No, it doesn't, and yes, it would be something nice to have, i.e. one
that would process the file, find the common backtraces, and for that
probably we would end up using the existing 'report' logic and then
refer to those common backtraces by some index into a new perf.data file
section, perhaps we could use the features code for that...

But one thing you can do now to reduce the size of perf.data files with
dwarf callchains is to reduce the userspace chunk it takes, what is
exactly the 'perf record' command line you use?

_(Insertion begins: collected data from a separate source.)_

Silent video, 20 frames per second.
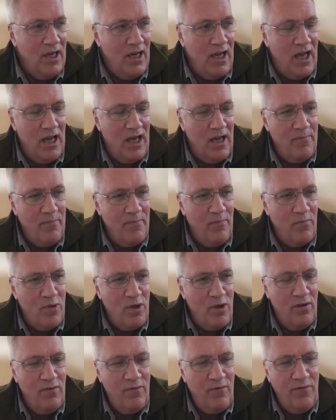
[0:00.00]

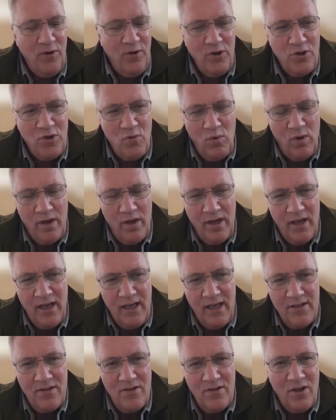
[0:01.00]
The first one
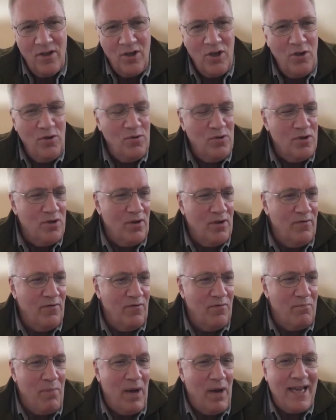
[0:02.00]
is the use
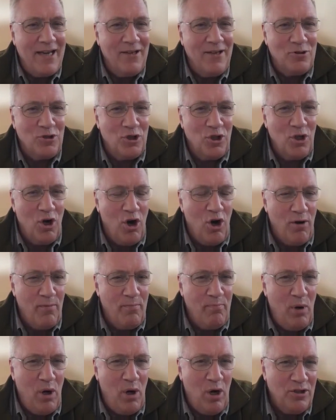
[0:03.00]
of biochar,
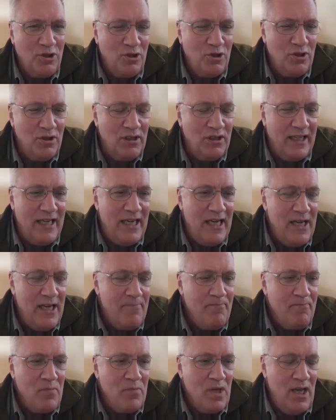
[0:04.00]
partially
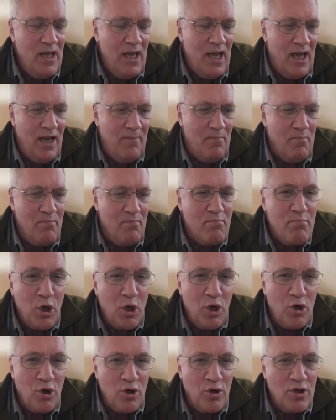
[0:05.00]

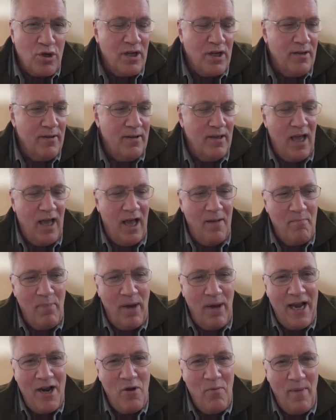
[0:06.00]
burned
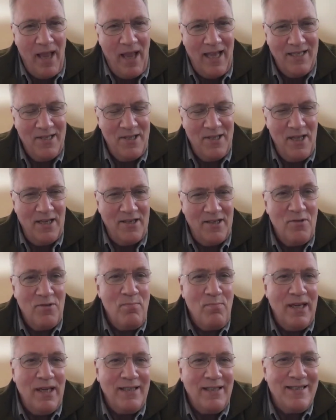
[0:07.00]
biomass that's
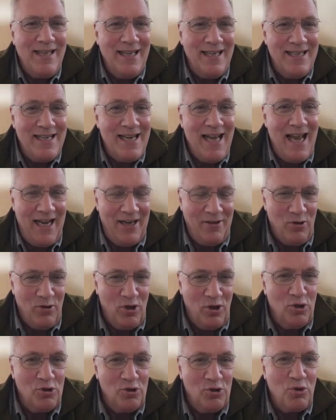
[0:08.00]
mixed into
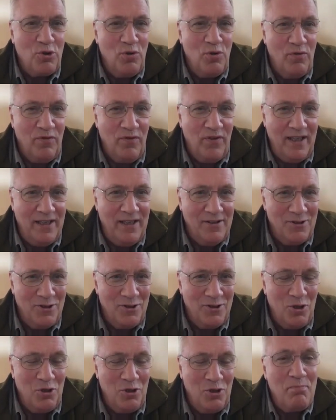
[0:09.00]
agricultural
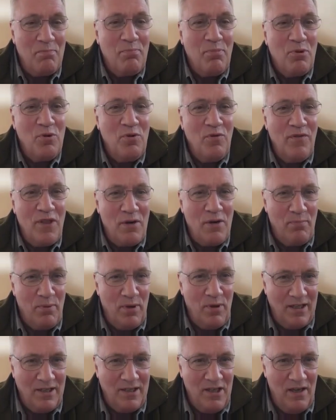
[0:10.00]
fields to improve their
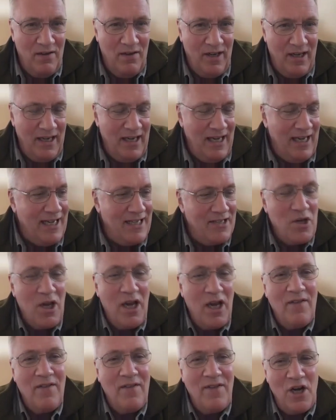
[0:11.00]
productivity. And it's
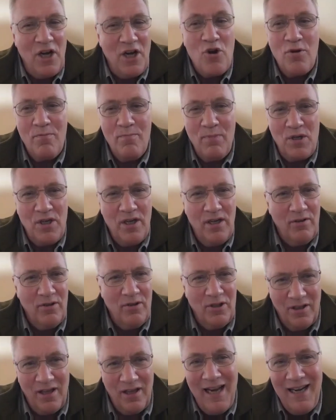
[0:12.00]
kind of an inert
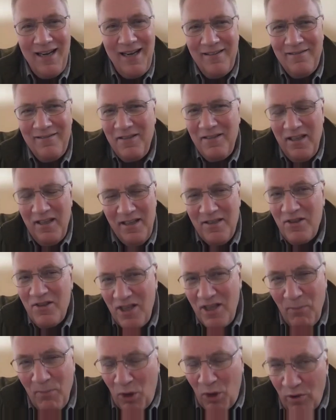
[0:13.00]
material, kind of
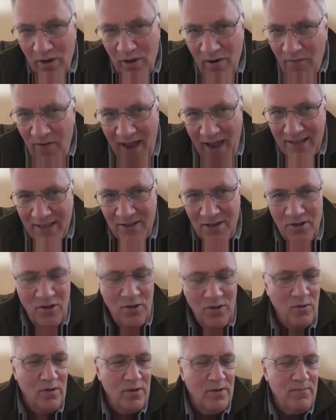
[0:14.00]
similar, in fact,
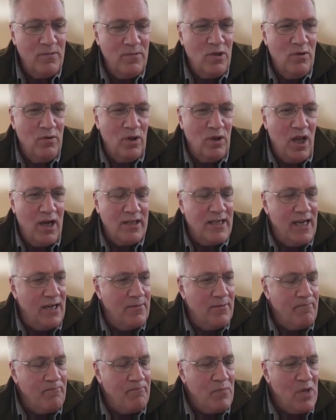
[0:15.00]
to a lockdown.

The default is to get 8KB of userspace stack per sample, from
'perf record --help':

    -g             enables call-graph recording
        --call-graph <mode[,dump_size]>
                   setup and enables call-graph (stack chain/backtrace) recording: fp dwarf
    -v, --verbose  be more verbose (show counter open errors, etc)

So, please try with something like:

 perf record --call-graph dwarf,512

And see if it is enough for your workload and what kind of effect you
notice on the perf.data file size. Play with that dump_size, perhaps 4KB
would be needed if you have deep callchains, perhaps even less would do.

Something you can use to speed up the _report_ part is:

        --max-stack <n>   Set the maximum stack depth when parsing the
                          callchain, anything beyond the specified depth
                          will be ignored. Default: 127

But this won't reduce the perf.data file, obviously.

- Arnaldo